*Description of the task*. Images are to be dropped, and the rest of the data reproduced exactly.

*Exercise material*.
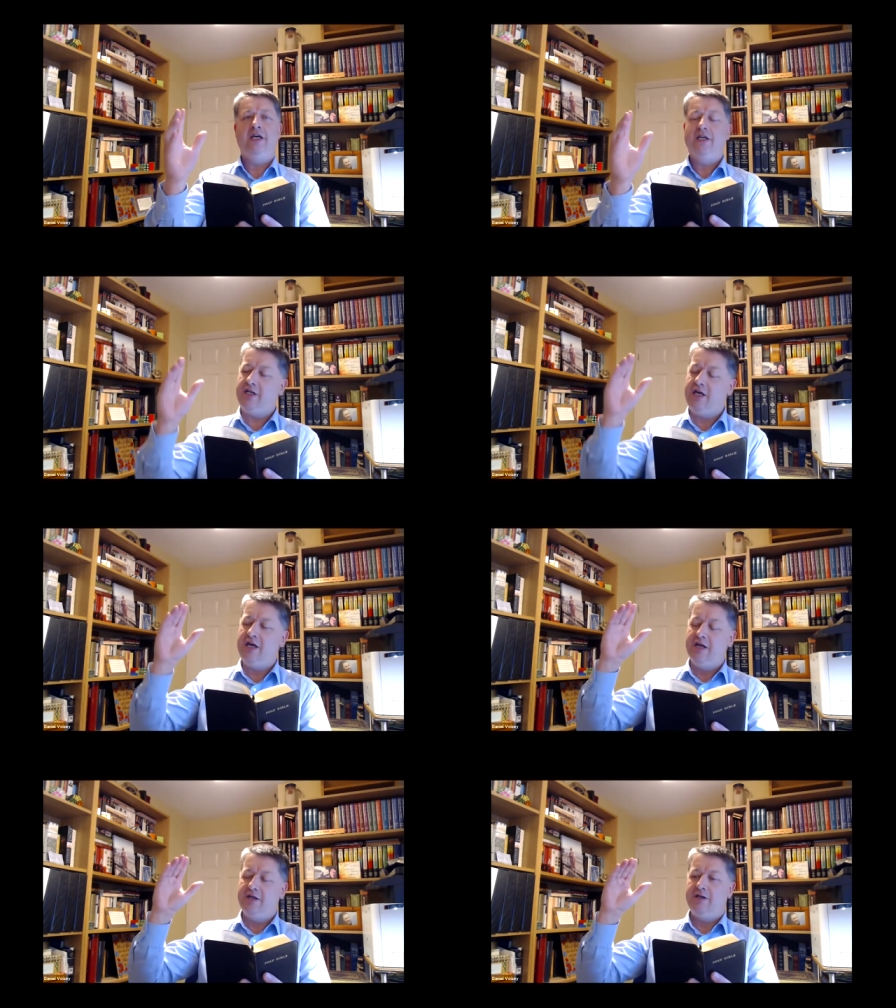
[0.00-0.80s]
You see,
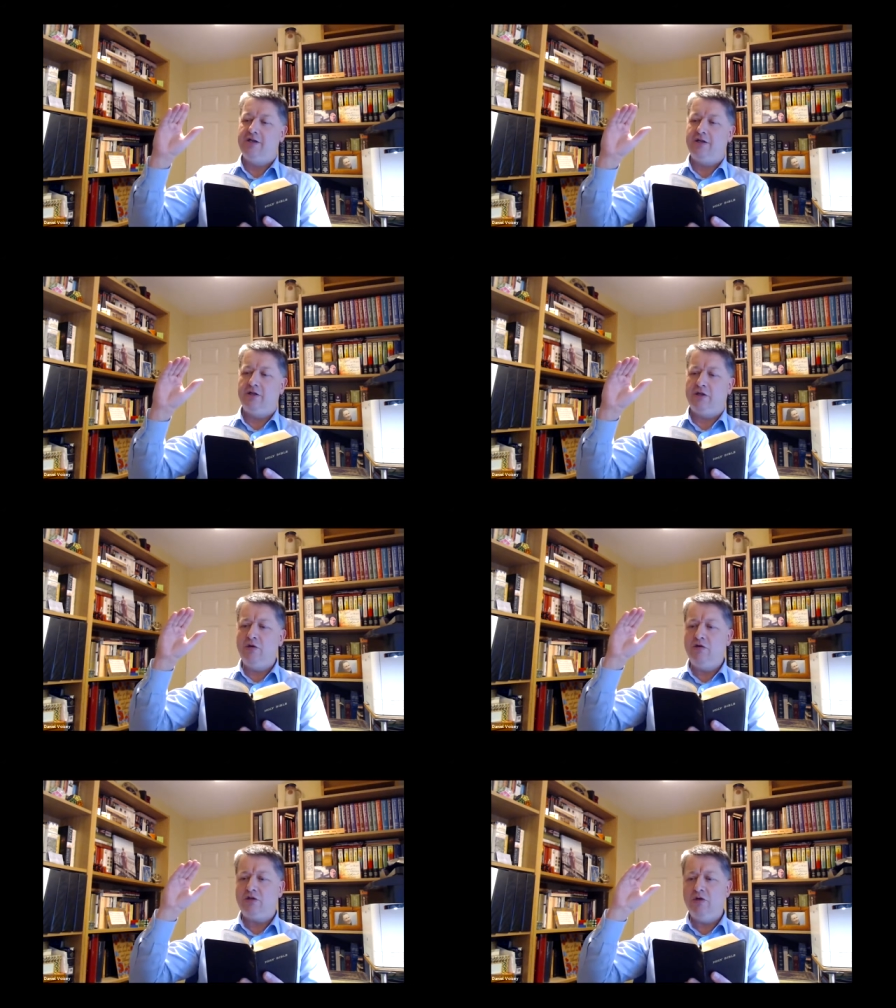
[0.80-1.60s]

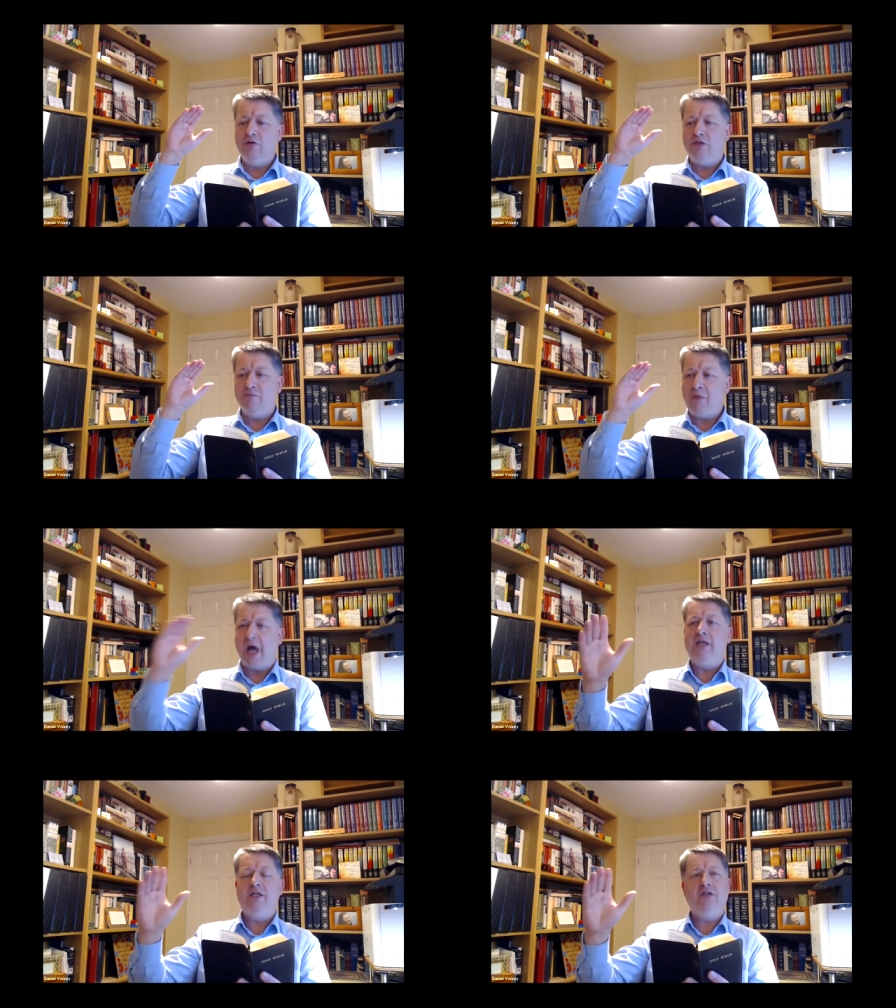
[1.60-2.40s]
those who
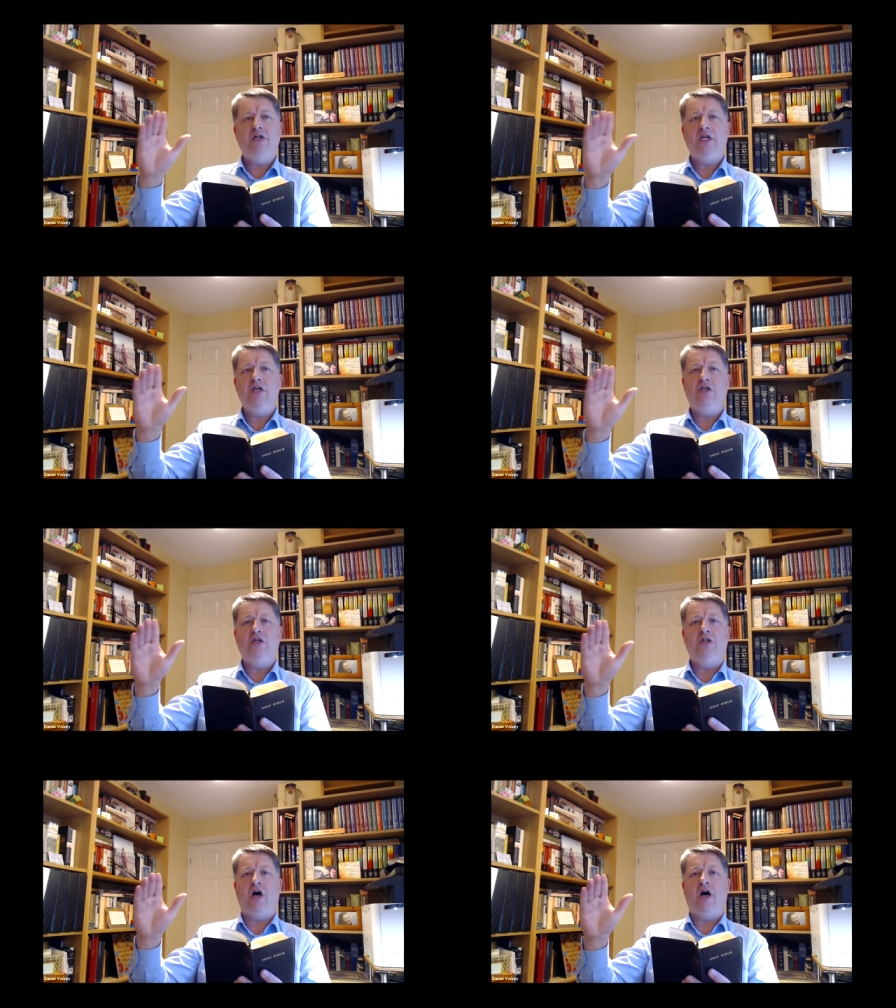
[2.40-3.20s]
demanded that he
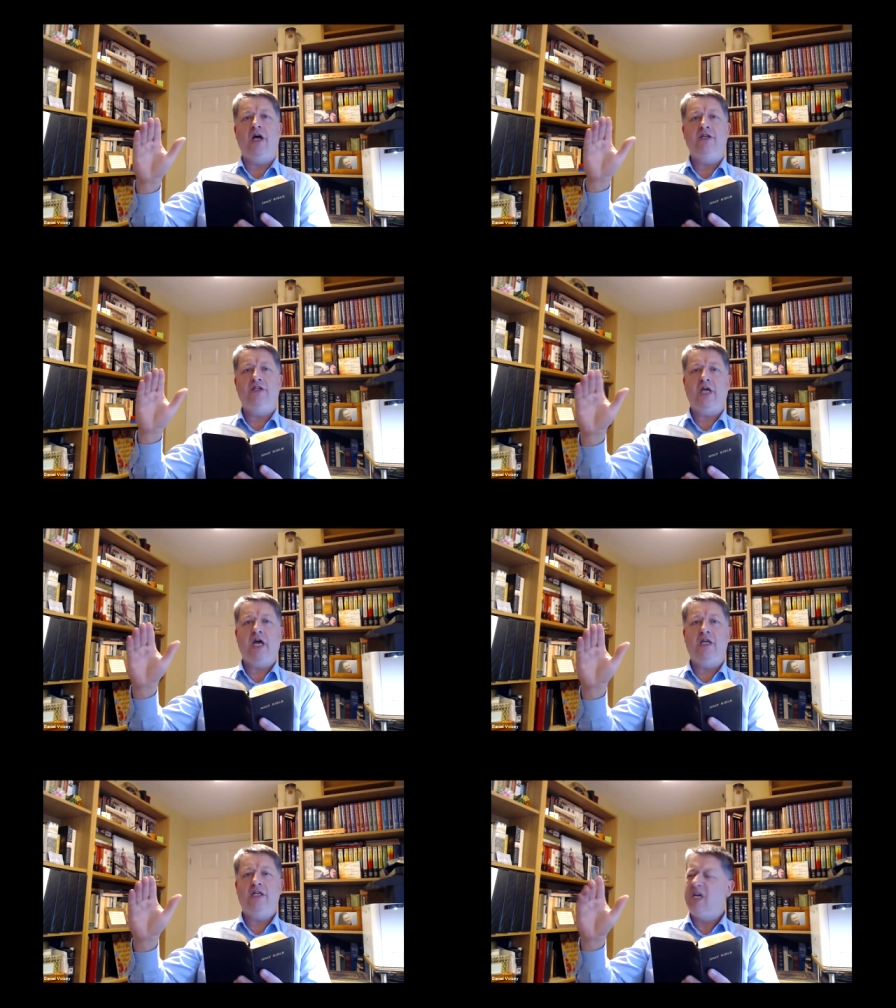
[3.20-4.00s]
should die
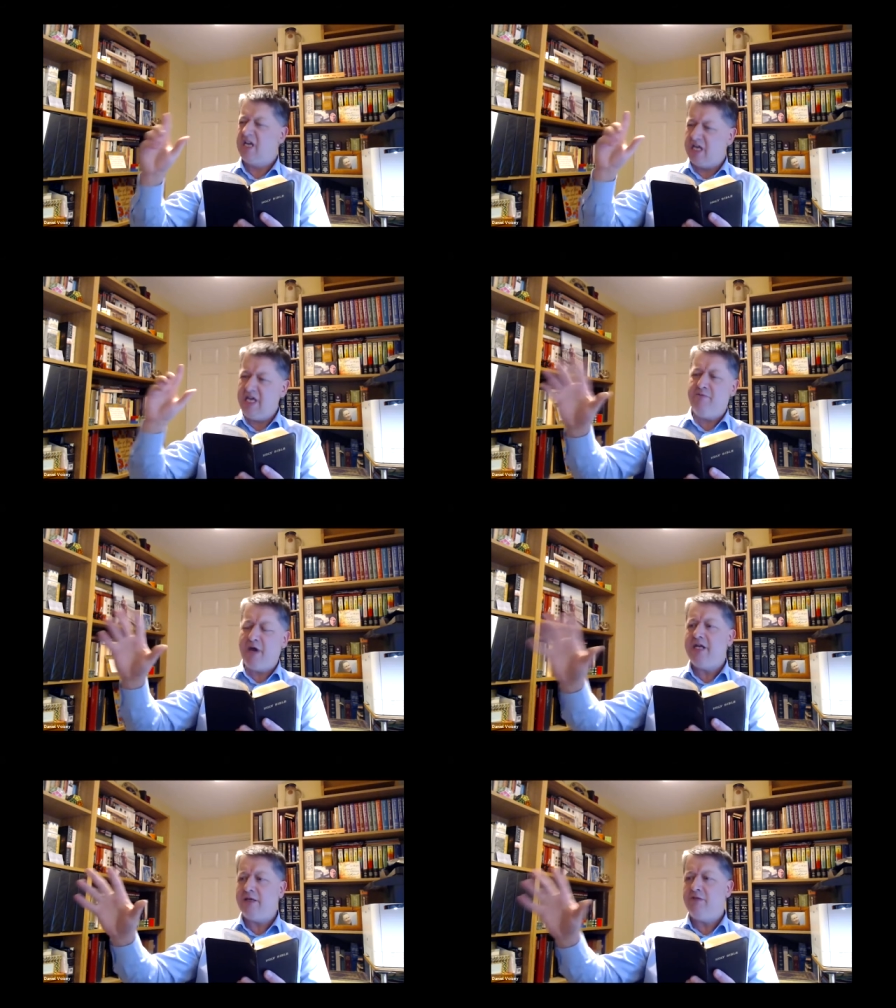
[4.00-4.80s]
said, He
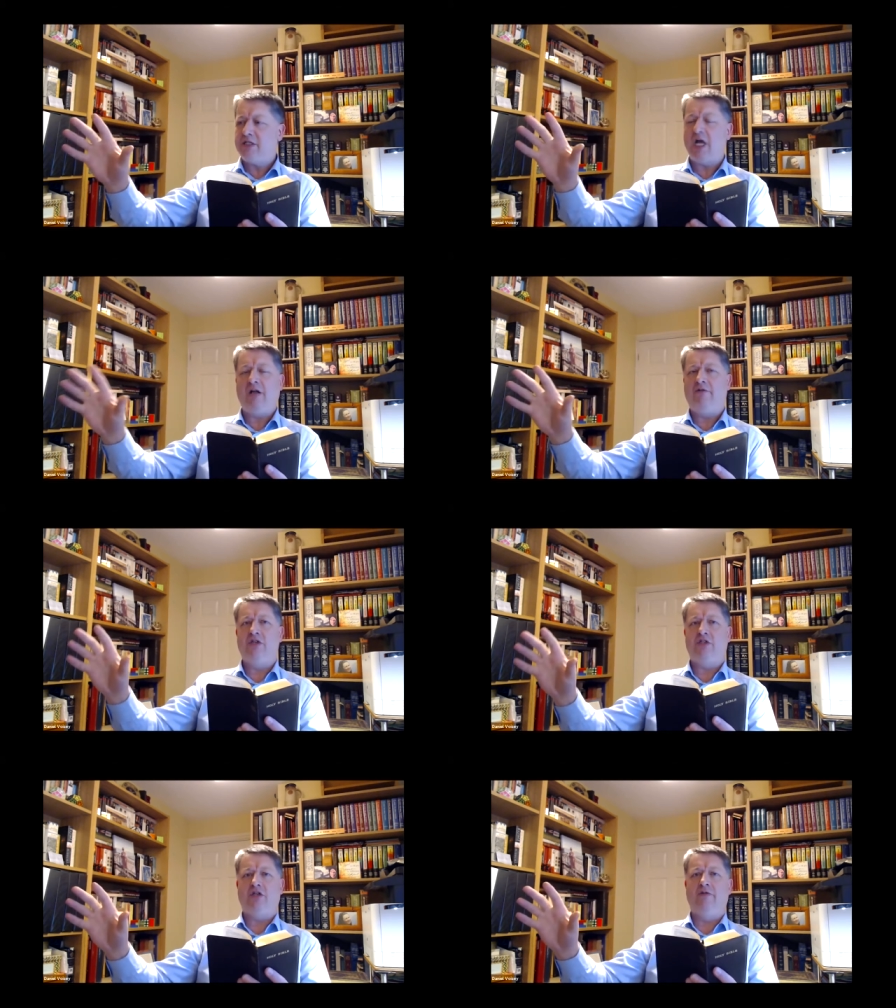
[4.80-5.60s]
made himself the
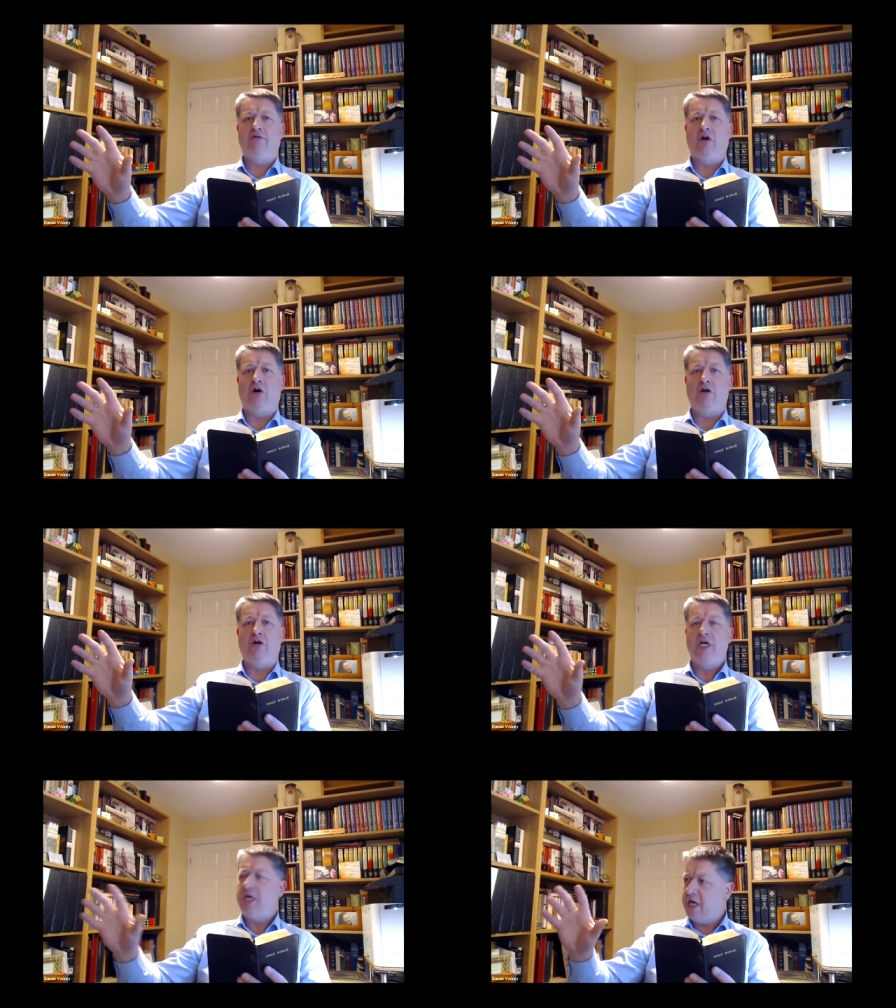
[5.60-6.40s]
Son of
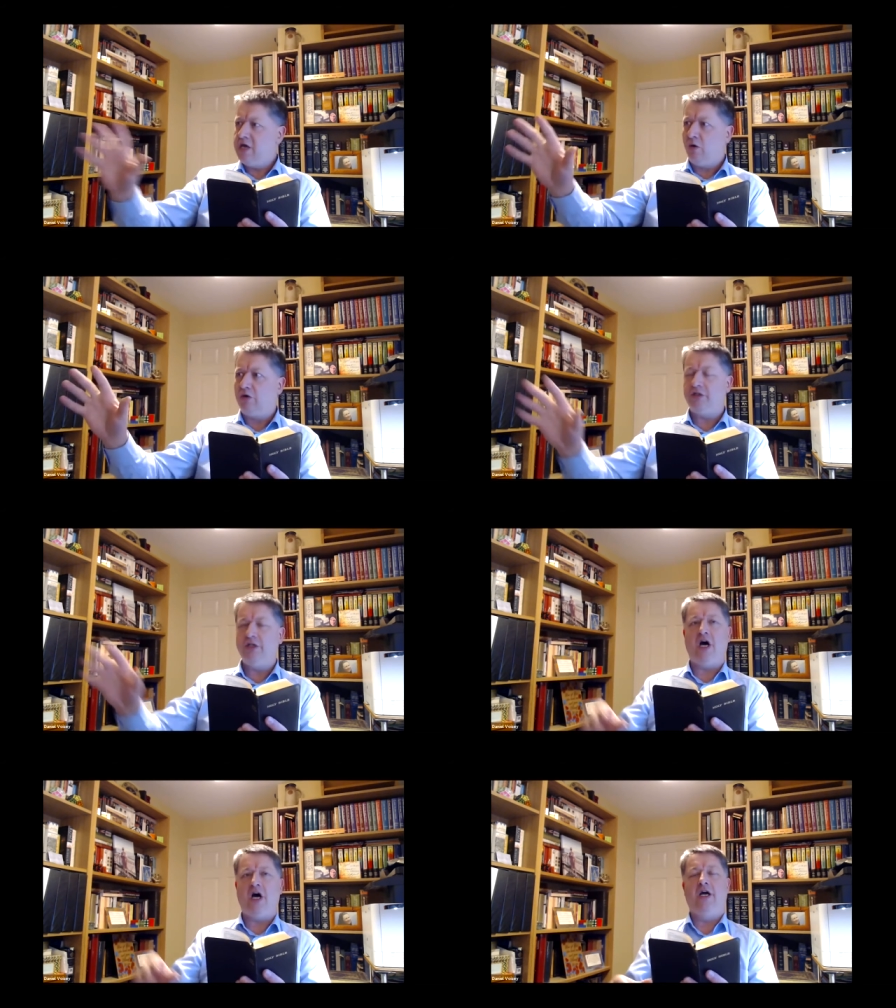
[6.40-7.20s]
God, he ought to
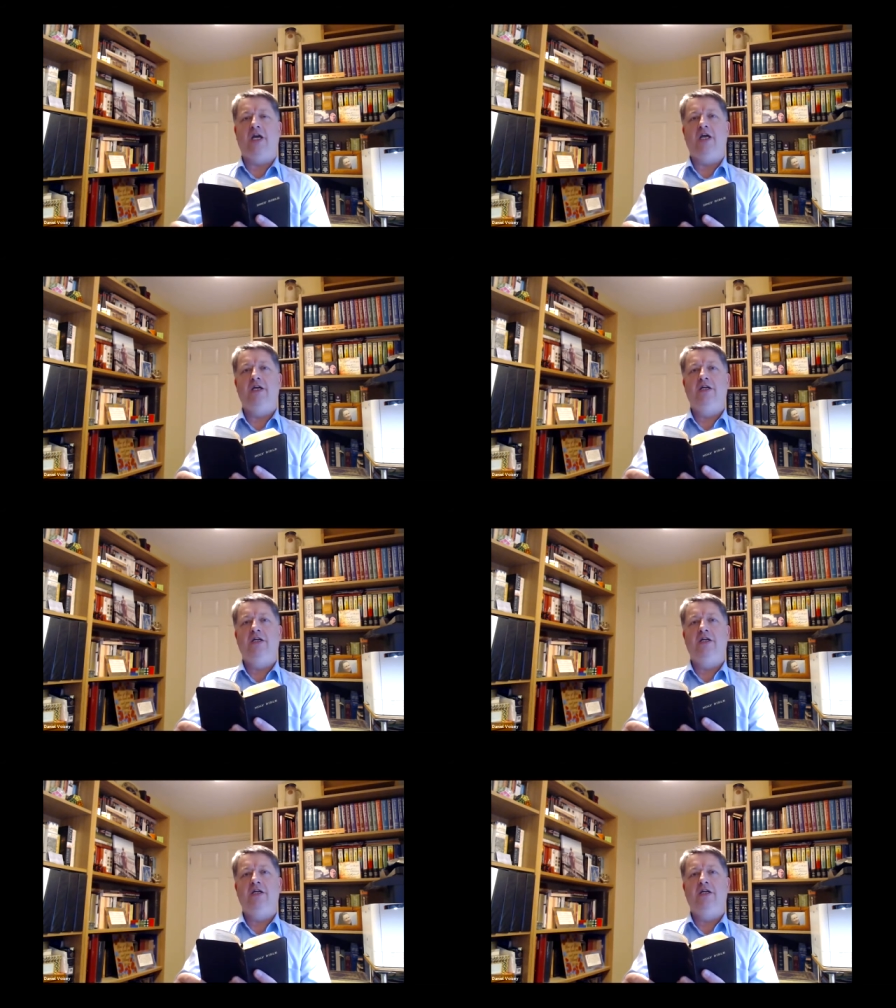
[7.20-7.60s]
die.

*Exercise response*.
[0.00-0.80s]
You see,
[0.80-1.60s]

[1.60-2.40s]
those who
[2.40-3.20s]
demanded that he
[3.20-4.00s]
should die
[4.00-4.80s]
said, He
[4.80-5.60s]
made himself the
[5.60-6.40s]
Son of
[6.40-7.20s]
God, he ought to
[7.20-7.60s]
die.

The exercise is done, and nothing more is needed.